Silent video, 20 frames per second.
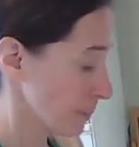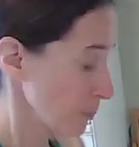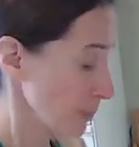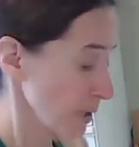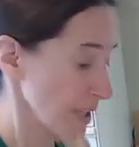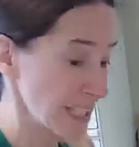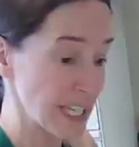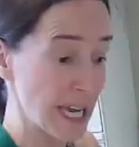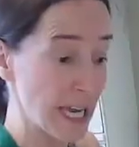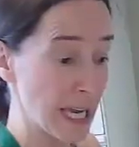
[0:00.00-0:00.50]

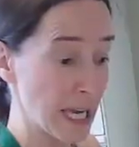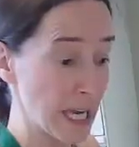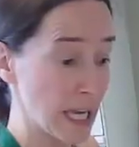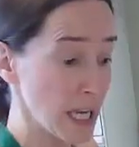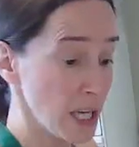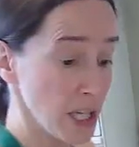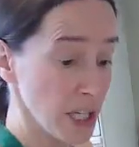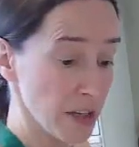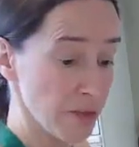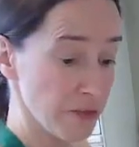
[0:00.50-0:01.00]
But
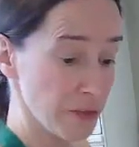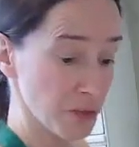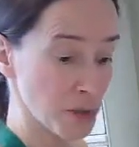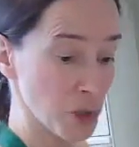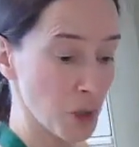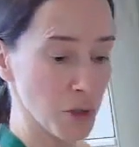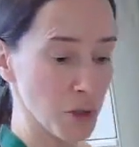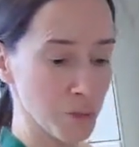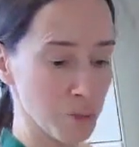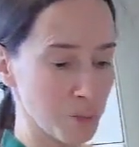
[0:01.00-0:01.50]
yeah, if you've
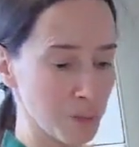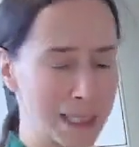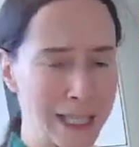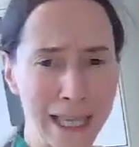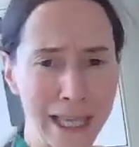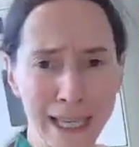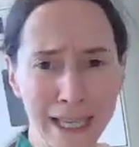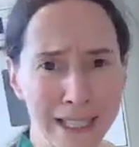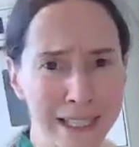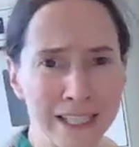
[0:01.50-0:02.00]
got
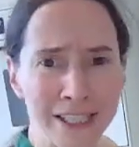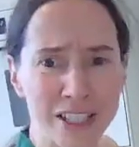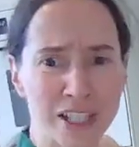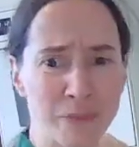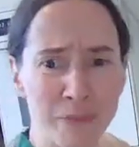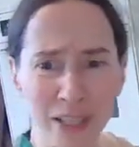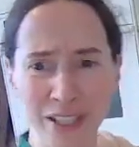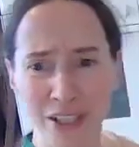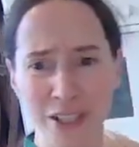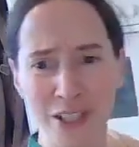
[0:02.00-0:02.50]
plenty of
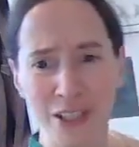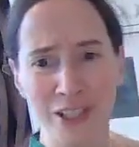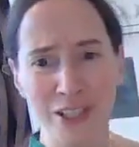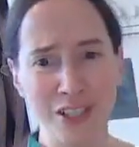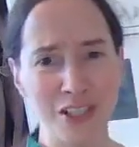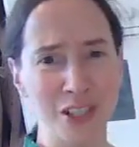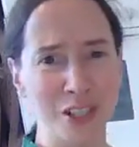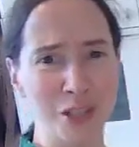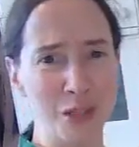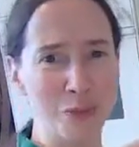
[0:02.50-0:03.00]
space, you can
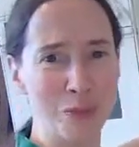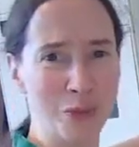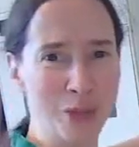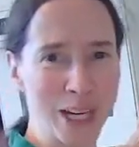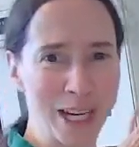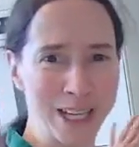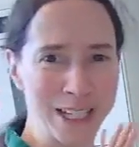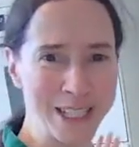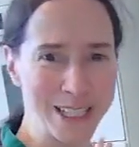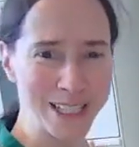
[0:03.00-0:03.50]
just
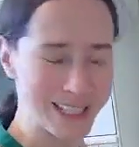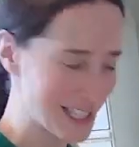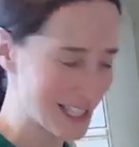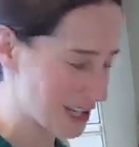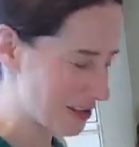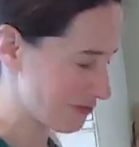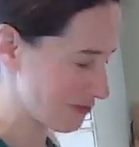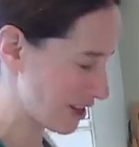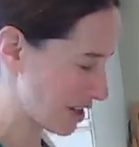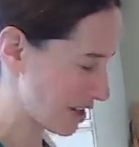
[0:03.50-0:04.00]
spread
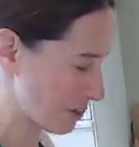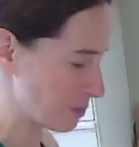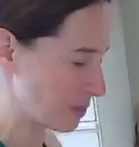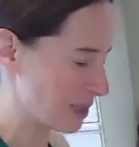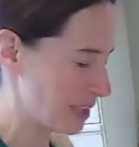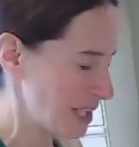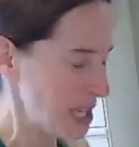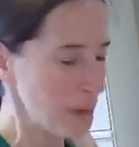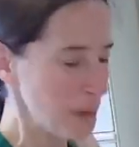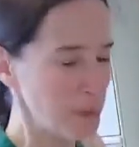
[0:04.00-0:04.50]
yourself out.
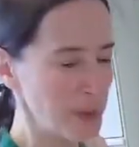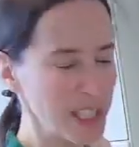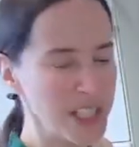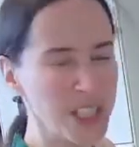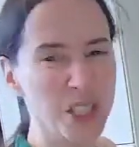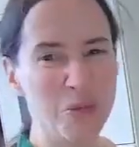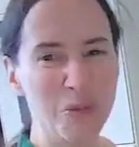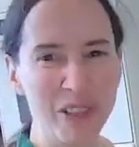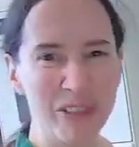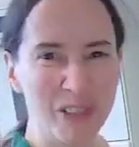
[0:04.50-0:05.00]
But
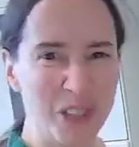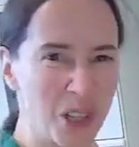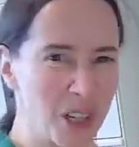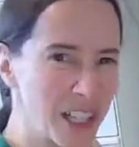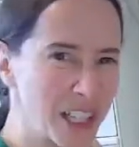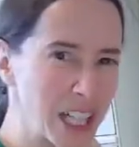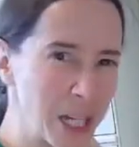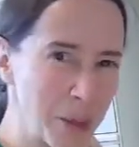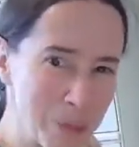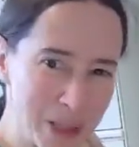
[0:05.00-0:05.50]
because we've
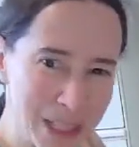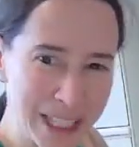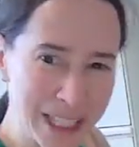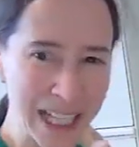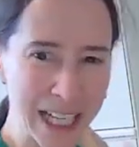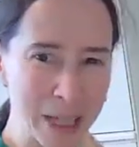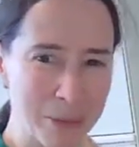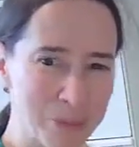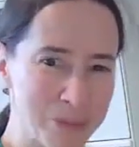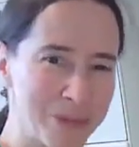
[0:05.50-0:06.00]
got a couple of
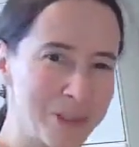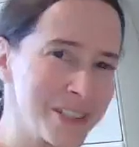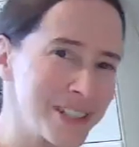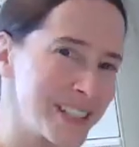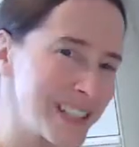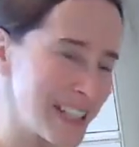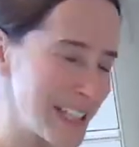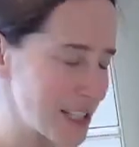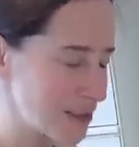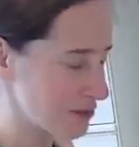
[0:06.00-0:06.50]

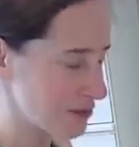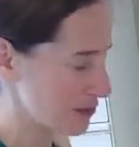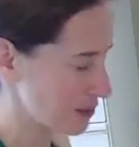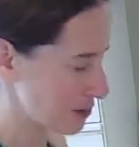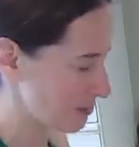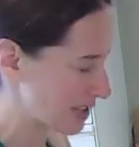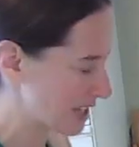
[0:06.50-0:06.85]
cameras here as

--

• **Your task**
Give back the records above exactly. Pictures stay out.

• **Result for this exercise**
Silent video, 20 frames per second.
[0:00.00-0:00.50]

[0:00.50-0:01.00]
But
[0:01.00-0:01.50]
yeah, if you've
[0:01.50-0:02.00]
got
[0:02.00-0:02.50]
plenty of
[0:02.50-0:03.00]
space, you can
[0:03.00-0:03.50]
just
[0:03.50-0:04.00]
spread
[0:04.00-0:04.50]
yourself out.
[0:04.50-0:05.00]
But
[0:05.00-0:05.50]
because we've
[0:05.50-0:06.00]
got a couple of
[0:06.00-0:06.50]

[0:06.50-0:06.85]
cameras here as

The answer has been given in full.